→ **WHAT IS EXPECTED**
Your answer must be the exact lines below, starting with the line with "[8.00-9.00s]" and going on through the line with "Word for word: is", both included, with no pictures.

→ **EXERCISE MATERIALS**

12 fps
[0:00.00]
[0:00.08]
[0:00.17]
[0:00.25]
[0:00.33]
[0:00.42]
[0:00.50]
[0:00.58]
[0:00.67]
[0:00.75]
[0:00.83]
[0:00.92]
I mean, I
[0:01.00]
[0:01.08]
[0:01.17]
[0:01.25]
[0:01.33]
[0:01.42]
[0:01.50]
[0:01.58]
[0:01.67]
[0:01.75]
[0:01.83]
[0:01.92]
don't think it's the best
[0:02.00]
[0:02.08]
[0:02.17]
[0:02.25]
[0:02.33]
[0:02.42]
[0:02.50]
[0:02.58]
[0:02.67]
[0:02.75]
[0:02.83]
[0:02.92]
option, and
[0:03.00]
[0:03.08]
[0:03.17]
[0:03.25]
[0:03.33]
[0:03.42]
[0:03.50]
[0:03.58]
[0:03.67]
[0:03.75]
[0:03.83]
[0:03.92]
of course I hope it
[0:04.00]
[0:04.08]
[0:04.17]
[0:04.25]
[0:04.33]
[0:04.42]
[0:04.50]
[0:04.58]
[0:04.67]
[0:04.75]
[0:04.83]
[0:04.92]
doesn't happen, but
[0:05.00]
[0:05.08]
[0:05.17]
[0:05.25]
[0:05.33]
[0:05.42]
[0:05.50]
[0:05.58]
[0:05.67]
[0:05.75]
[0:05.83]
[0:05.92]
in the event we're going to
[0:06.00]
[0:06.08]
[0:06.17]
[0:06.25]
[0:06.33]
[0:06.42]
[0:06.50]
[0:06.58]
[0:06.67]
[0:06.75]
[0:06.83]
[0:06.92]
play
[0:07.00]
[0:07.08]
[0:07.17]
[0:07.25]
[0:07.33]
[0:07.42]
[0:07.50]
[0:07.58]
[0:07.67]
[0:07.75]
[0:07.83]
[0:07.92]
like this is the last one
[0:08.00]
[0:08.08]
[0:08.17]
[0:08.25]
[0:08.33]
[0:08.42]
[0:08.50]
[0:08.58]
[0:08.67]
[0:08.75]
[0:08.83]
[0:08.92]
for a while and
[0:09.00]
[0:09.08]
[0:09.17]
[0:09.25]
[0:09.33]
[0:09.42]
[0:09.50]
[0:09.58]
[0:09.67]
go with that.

...

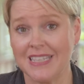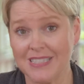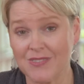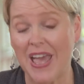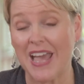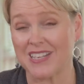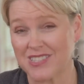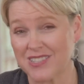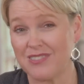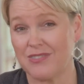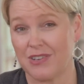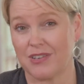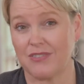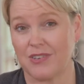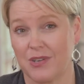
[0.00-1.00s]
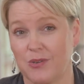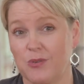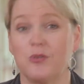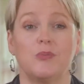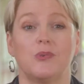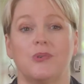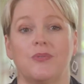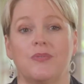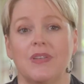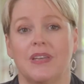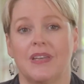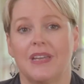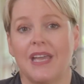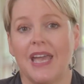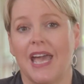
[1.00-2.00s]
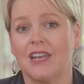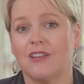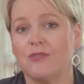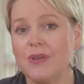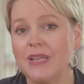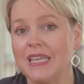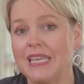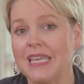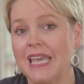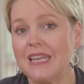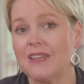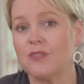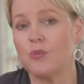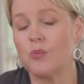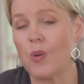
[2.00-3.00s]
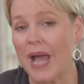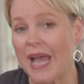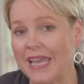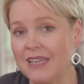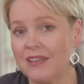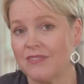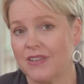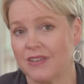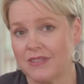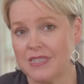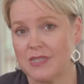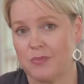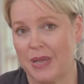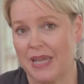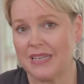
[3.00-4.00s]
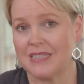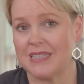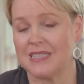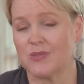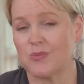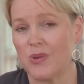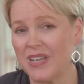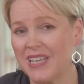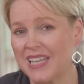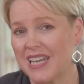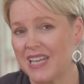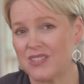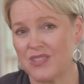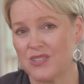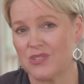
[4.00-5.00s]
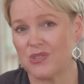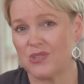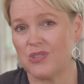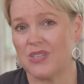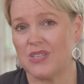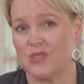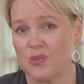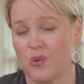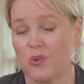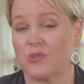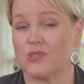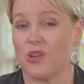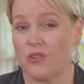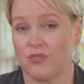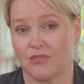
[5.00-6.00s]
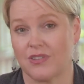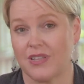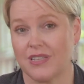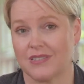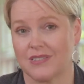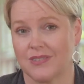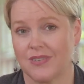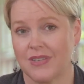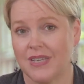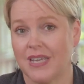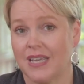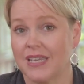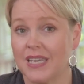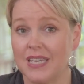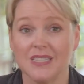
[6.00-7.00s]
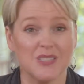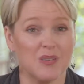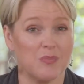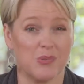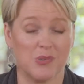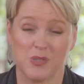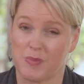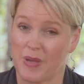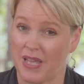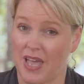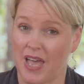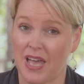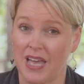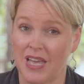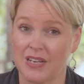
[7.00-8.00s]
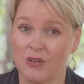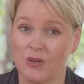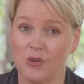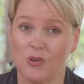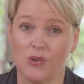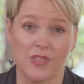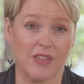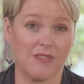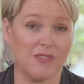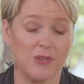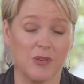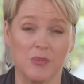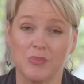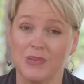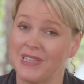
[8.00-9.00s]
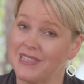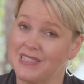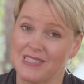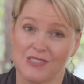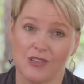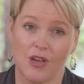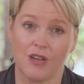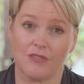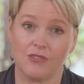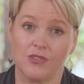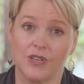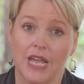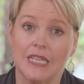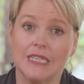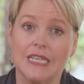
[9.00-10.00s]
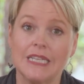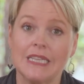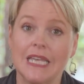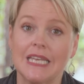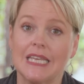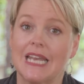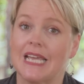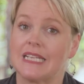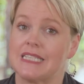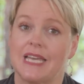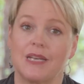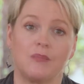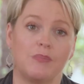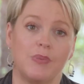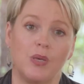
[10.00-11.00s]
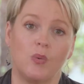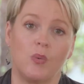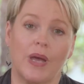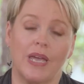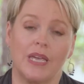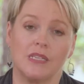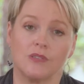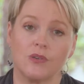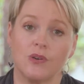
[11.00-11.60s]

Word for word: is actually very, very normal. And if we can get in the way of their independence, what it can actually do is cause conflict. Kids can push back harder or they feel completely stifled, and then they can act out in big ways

* * *

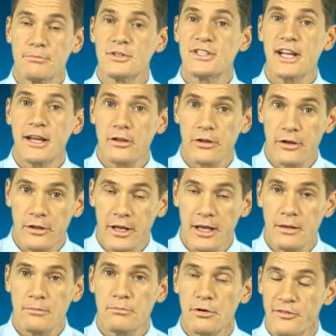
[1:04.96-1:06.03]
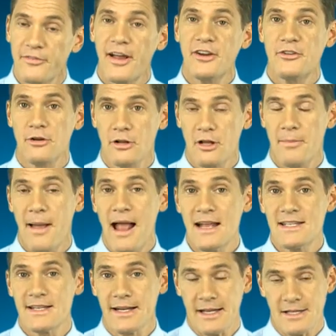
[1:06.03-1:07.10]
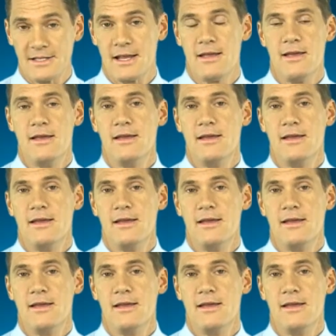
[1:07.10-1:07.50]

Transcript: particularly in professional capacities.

→ **TASK ANSWER**
[8.00-9.00s]
[9.00-10.00s]
[10.00-11.00s]
[11.00-11.60s]

Word for word: is actually very, very normal. And if we can get in the way of their independence, what it can actually do is cause conflict. Kids can push back harder or they feel completely stifled, and then they can act out in big ways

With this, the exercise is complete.